An Industry Takes Shape
Sports teams have always changed hands, but today there’s a greater recognition that these purchases can be seen as an investment, but as valuations continue to rise, the complexities surrounding team ownership have grown exponentially. Financing has become more intricate, stadium deals more focal and ancillary revenue streams, such as merchandising and broadcasting, have to be factored into every transaction.
As this has happened, the financial community has gradually come to accept professional sports as a business and that has helped it grow as an industry. “One of the most important developments has been the recognition by the financial institutions-such as the banks and ratings agencies-that pro sports is actually an industry-a specialized industry of course-but it has become a much more recognized and financially driven business,” Caporale says.
Even as professional sports has gained status within the financial community, the buying and selling of teams is never as cut and dry as just putting together the largest bid. Caporale notes that sports ownership is typically considered a relationship driven business, “akin to a private club.” One stark example of this came in 1999 when Game Plan had brokered a deal to sell the Oakland A’s only to have the sale torpedoed by an eleventh-hour injunction from MLB Commissioner Bud Selig. That snub ultimately led to the team’s being sold to Selig’s fraternity brother from the University of Wisconsin, Lewis Wolff, this past April.
Because of this and other intricacies, even the most astute financial minds have sought out help to traverse the industry. Bain’s Stephen Pagliuca and former-Highland Capital Partners exec Wycliffe Grousbeck, saw fit to hire the firm for their Celtics bid and Game Plan is currently advising the Jonathan Ledecky / ABRY Partners bid for the Washington Nationals.
“For people coming into this business for the first time, they don’t typically have access to the information or experience that we can provide,” Caporale says. “We can recognize market conditions.”
Going forward, as the business world and sports continue to mix, Caporale believes private equity will increasingly become a factor in auctions for professional franchises. He notes anecdotally that “there already appears to be a growing interest” among firms.

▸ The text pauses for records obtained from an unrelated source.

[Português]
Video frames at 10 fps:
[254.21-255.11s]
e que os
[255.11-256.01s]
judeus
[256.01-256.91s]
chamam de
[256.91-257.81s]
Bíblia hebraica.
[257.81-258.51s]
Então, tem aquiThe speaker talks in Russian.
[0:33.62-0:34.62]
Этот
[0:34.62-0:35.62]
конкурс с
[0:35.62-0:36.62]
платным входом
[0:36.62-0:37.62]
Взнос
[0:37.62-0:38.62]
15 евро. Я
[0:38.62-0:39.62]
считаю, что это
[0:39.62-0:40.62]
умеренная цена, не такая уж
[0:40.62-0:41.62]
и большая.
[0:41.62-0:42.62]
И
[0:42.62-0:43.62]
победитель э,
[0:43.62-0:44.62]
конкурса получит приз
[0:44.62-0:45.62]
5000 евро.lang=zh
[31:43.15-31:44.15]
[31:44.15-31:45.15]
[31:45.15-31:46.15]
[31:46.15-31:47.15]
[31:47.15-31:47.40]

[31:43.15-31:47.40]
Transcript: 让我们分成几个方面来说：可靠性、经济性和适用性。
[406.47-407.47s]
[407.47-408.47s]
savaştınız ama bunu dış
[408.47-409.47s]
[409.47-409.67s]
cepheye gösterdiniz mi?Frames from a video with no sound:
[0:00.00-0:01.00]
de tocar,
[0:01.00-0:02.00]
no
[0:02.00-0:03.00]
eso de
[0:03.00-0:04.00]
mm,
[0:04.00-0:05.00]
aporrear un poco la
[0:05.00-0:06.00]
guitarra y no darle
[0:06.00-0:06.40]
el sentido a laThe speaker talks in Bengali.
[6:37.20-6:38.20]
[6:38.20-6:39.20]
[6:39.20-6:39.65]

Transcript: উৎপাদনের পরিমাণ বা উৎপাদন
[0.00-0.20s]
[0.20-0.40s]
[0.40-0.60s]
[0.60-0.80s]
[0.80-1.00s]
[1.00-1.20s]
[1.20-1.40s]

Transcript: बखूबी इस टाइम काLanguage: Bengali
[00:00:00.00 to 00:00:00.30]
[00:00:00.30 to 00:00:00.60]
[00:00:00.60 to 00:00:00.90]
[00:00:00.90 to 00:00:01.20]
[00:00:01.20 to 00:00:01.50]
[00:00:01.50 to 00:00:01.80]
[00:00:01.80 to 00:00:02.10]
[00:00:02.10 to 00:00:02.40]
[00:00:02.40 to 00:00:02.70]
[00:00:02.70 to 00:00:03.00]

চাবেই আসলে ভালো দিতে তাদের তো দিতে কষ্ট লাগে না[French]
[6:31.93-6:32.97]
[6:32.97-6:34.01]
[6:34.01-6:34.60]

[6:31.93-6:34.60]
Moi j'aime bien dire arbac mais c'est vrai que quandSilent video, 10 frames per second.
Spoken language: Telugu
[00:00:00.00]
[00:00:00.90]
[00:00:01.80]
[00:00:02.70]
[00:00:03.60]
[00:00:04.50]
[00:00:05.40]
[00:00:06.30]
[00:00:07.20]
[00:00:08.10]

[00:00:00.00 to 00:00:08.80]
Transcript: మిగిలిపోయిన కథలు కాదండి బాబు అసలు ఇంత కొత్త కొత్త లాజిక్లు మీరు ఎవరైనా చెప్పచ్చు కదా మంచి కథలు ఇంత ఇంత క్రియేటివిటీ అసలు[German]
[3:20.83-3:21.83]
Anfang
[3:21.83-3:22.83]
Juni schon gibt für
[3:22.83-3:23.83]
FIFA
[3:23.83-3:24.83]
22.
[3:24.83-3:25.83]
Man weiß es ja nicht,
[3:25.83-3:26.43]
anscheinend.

Teachers’ Private Capital, Chartwell Investments, and Seaport Capital are among the few firms that have made investments in the sport industry, while others, such as Quadrangle Partners, have shown an interest as well. And as long as the banks stay involved, it can be expected that there will be more interest yet to come. “Many of the team owners come from a financial background,” Caporale identifies, adding, “one of the developments we’re seeing is that even the equity funds that have not really been around this industry [historically], have started to take a look.”